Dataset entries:

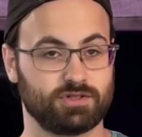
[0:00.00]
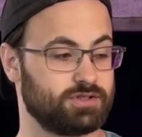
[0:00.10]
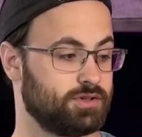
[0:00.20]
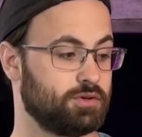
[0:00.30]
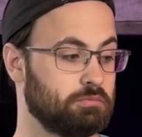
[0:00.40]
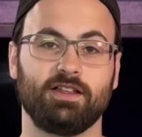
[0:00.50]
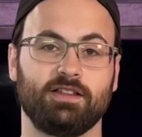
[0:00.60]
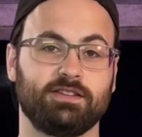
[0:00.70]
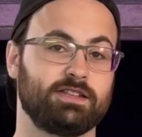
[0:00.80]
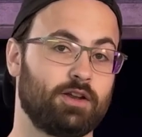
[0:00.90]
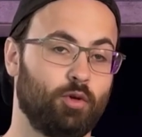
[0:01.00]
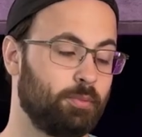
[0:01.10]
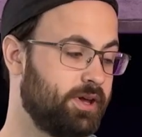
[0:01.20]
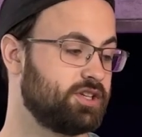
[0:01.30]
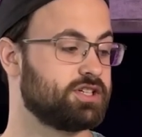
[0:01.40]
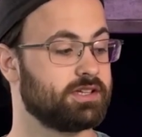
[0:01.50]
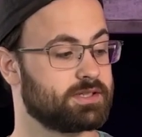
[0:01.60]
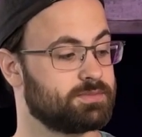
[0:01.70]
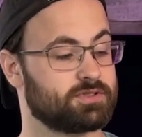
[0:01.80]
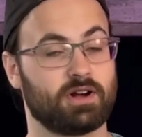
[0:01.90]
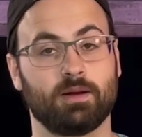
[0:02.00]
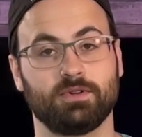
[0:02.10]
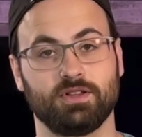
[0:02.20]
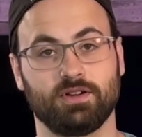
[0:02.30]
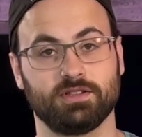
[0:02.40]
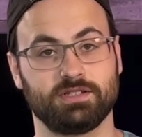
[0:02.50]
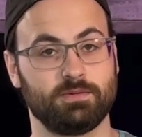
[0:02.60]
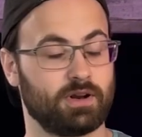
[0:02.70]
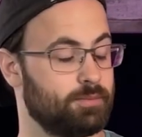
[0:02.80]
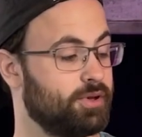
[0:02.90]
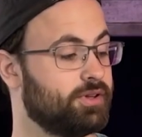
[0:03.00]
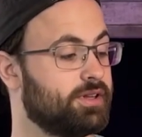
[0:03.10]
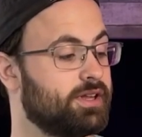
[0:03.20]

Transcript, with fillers: So it's that old pitch, get subscribed and you can see what I build in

WORK INSTRUCTION:
From the first record above to the last, output each one exactly and omit the pictures.

RESPONSE BELOW:
[0:00.00]
[0:00.10]
[0:00.20]
[0:00.30]
[0:00.40]
[0:00.50]
[0:00.60]
[0:00.70]
[0:00.80]
[0:00.90]
[0:01.00]
[0:01.10]
[0:01.20]
[0:01.30]
[0:01.40]
[0:01.50]
[0:01.60]
[0:01.70]
[0:01.80]
[0:01.90]
[0:02.00]
[0:02.10]
[0:02.20]
[0:02.30]
[0:02.40]
[0:02.50]
[0:02.60]
[0:02.70]
[0:02.80]
[0:02.90]
[0:03.00]
[0:03.10]
[0:03.20]

Transcript, with fillers: So it's that old pitch, get subscribed and you can see what I build in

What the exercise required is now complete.